ご利用のアーキテクチャでキャッシュを使用すると、パフォーマンスの向上につながる可能性があります。 キャッシュは、使用頻繁の高いデータや資産 (Web ページ、画像) を、より高速に取得できるように格納するメカニズムです。 アプリケーションのさまざまな階層で、キャッシュを使用できます。 データ取得時間を短縮するため、アプリケーション サーバーとデータベースの間でキャッシュを使用することができます。
静的なコンテンツをユーザーの近くに配置することで、ユーザーと Web サーバーの間にキャッシュを使うこともできます。 この種類のキャッシュにより、ユーザーに Web ページを返すのにかかる時間が短縮されます。 これには、データベース サーバーや Web サーバーから要求をオフロードし、他の要求に対するパフォーマンスを高めるという二次的な効果もあります。

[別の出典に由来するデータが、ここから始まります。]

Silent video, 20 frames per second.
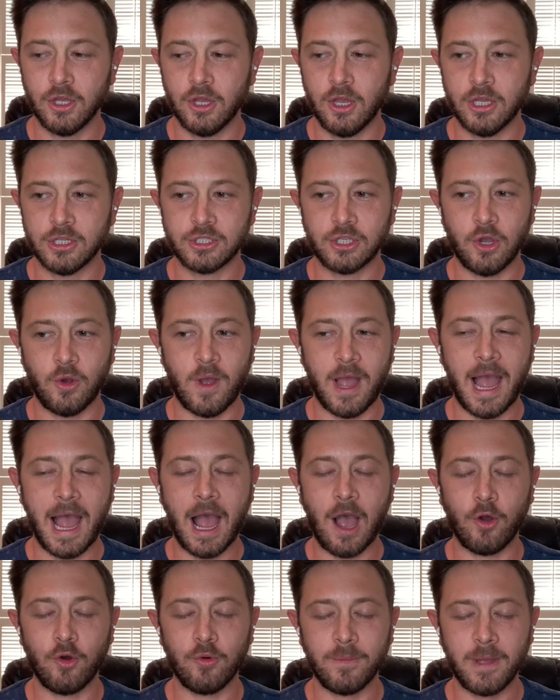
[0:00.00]
So
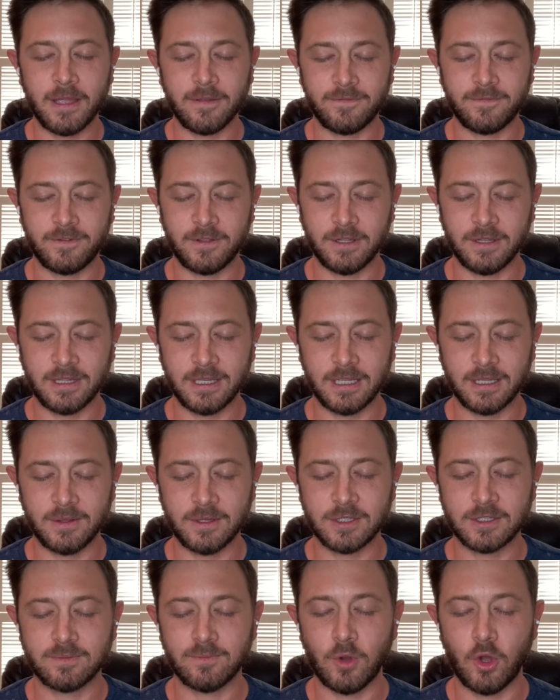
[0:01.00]
how am I feeling in
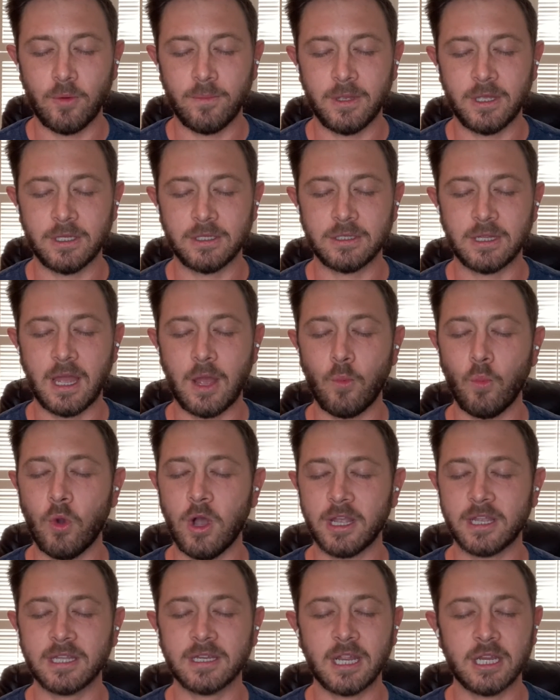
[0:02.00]
this moment? What
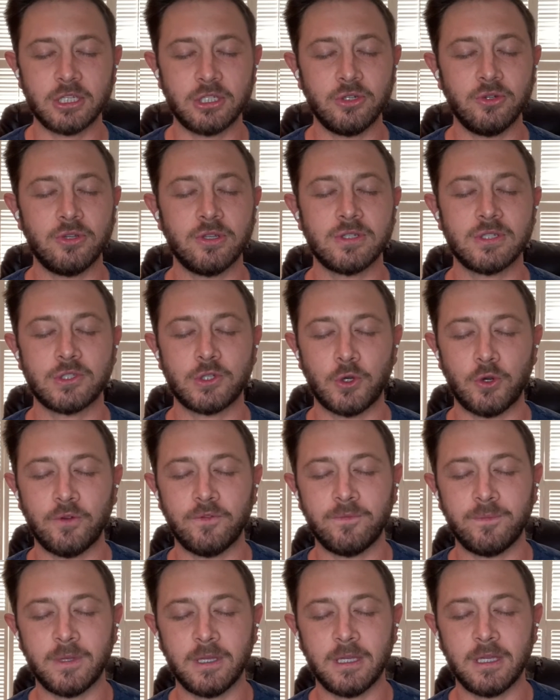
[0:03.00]
can I do to serve
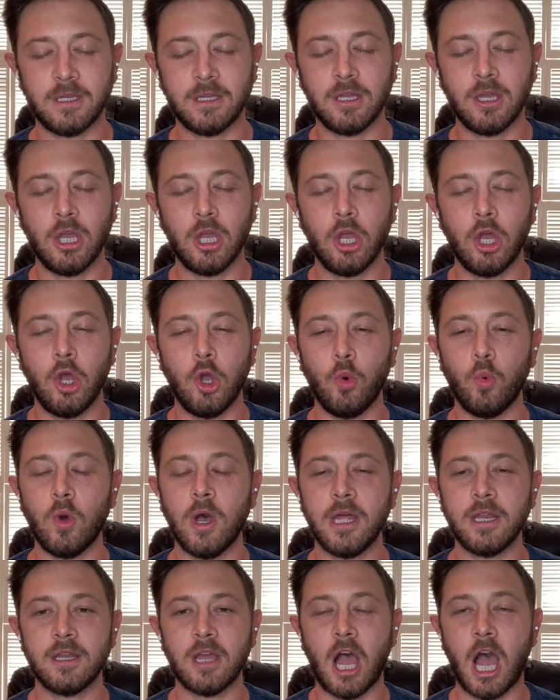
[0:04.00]
me?
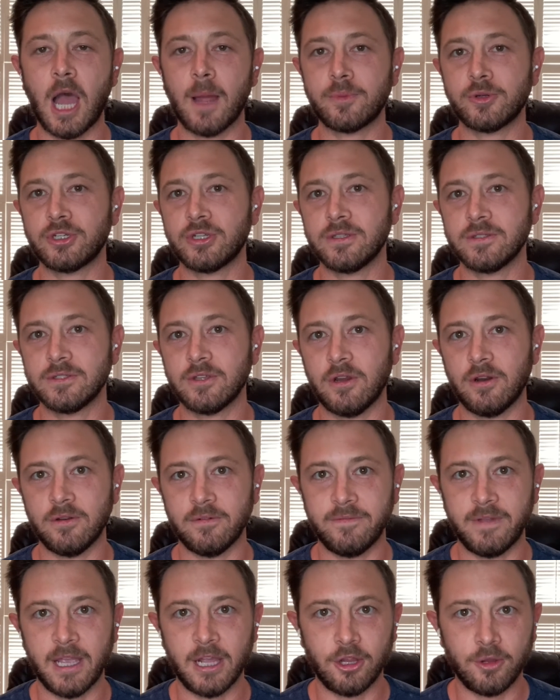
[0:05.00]
What options are
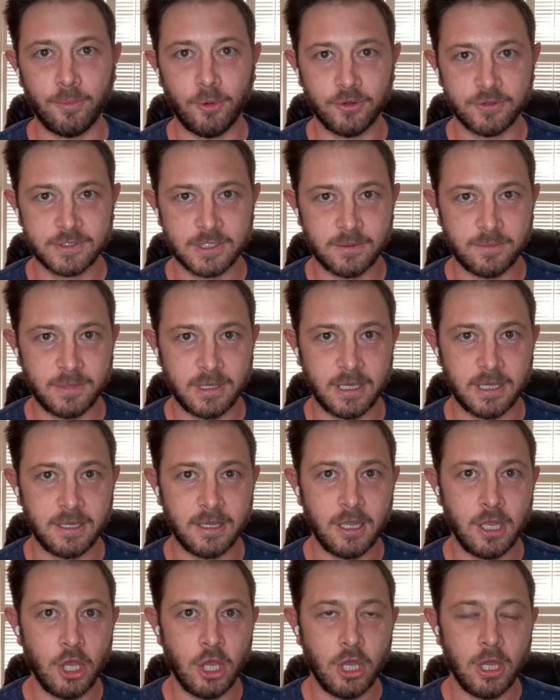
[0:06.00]
available to me?
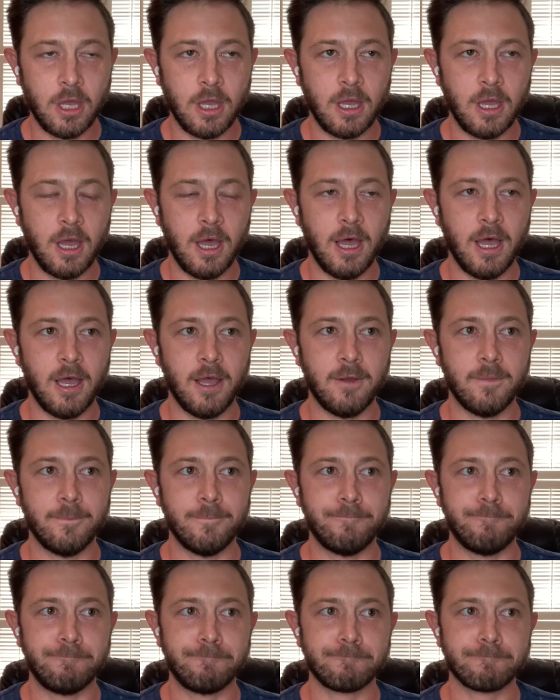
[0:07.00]

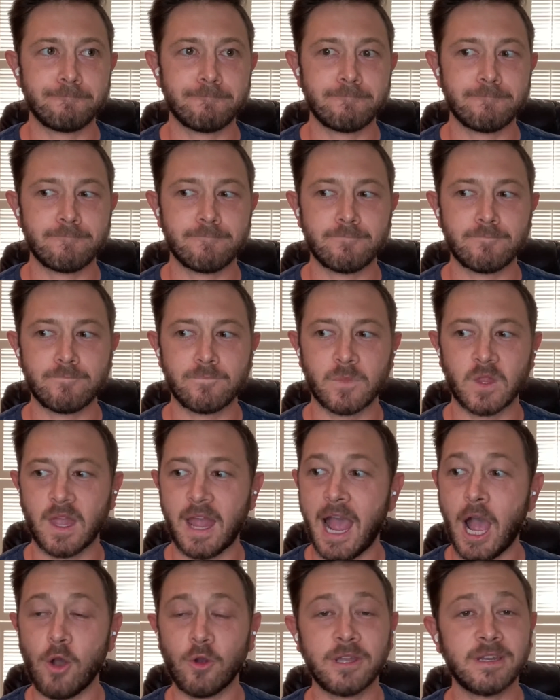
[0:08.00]

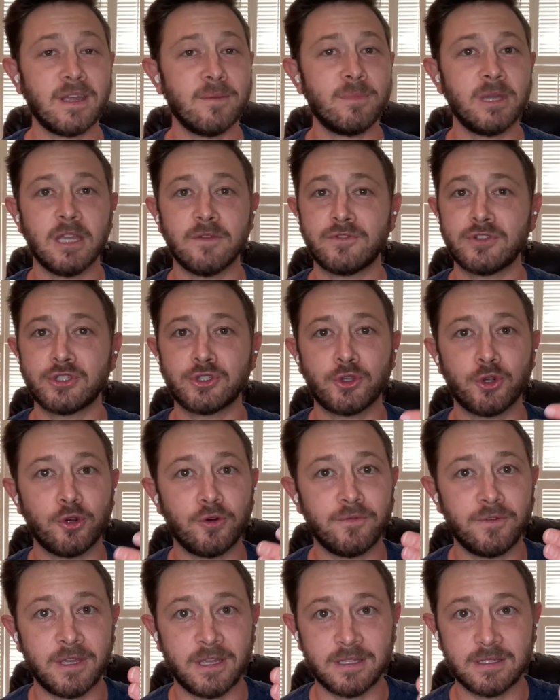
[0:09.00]
How can I be of
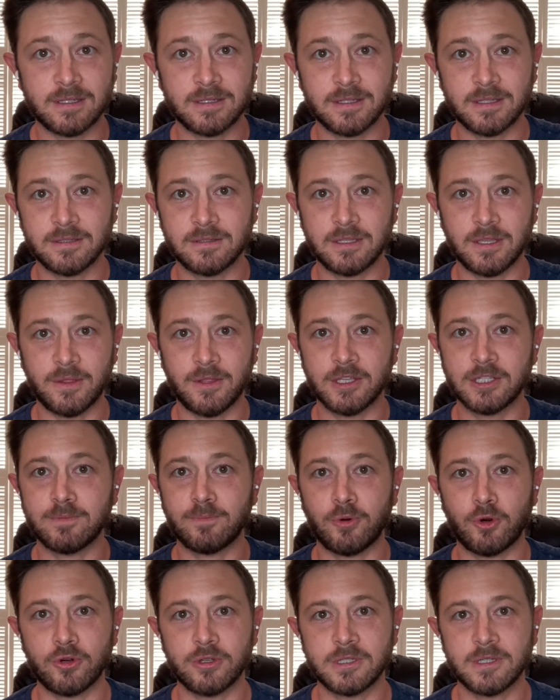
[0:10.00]
service to this
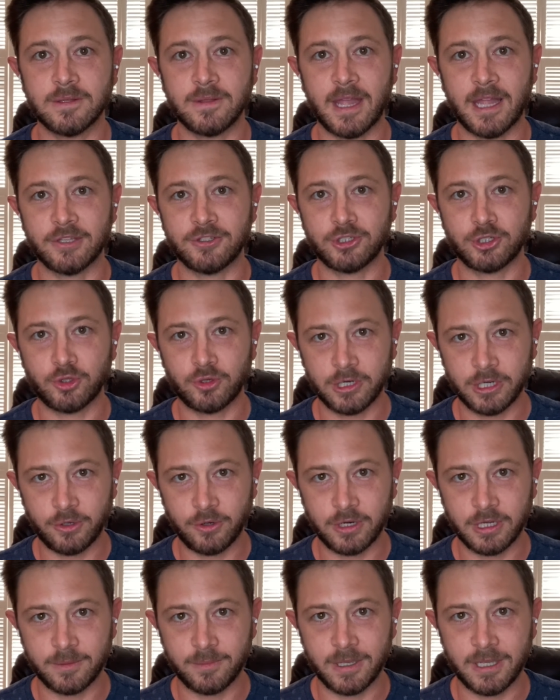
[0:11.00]
person that's
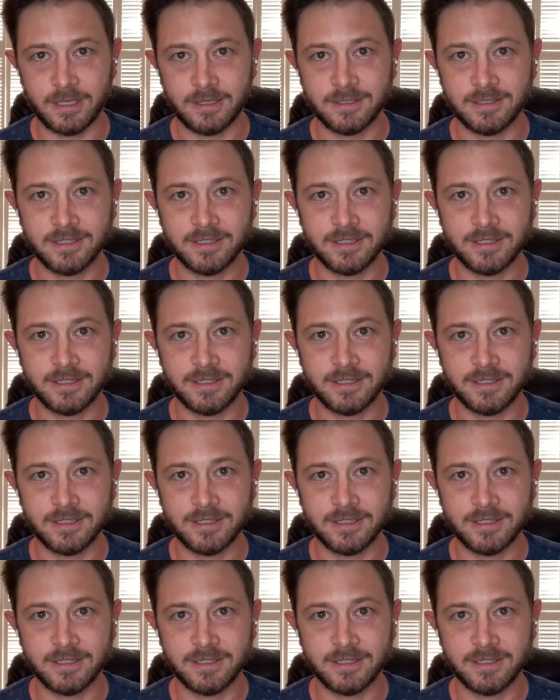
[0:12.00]
triggering me?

アプリケーションでのパフォーマンスのボトルネックを特定する
クラウドで実行される分散アプリケーションとサービスは、数多くの稼働部分で構成される複雑なソフトウェアです。 運用環境では、ユーザーがどのようにシステムを利用しているかを追跡できるようにすることが重要です。 また、リソース使用率をトレースし、システムの正常性とパフォーマンスを全般的に監視することも重要です。 この情報を診断に使用して、問題の検出と修正に役立てることができます。 また、この情報を使用して、潜在的な問題を見つけて、その発生を防止するために役立てることもできます。
パフォーマンスの最適化には、アプリケーション自体がどのように実行されているかを理解することが含まれます。 依存システム内でのエラー、パフォーマンスの低いコード、ボトルネックはすべて、アプリケーション パフォーマンス管理ツールを通じて明らかになります。 多くの場合、これらの問題はユーザーや開発者、管理者には表示されなかったり、わかりにくかったりしますが、アプリケーションの全体的なパフォーマンスに悪影響を及ぼすおそれがあります。
アプリケーションのすべての階層を確認して、パフォーマンスのボトルネックを識別して修復します。 このようなボトルネックは、アプリケーションでの不適切なメモリ処理であったり、データベースにインデックスを追加するプロセスであることさえあります。 1 つのボトルネックを解決すると、今まで気が付かなかった別のボトルネックが発覚するため、これは反復的なプロセスとなる可能性があります。
パフォーマンスの監視に対する徹底的なアプローチによって、アーキテクチャにメリットのあるパターンやプラクティスの種類を特定することができます。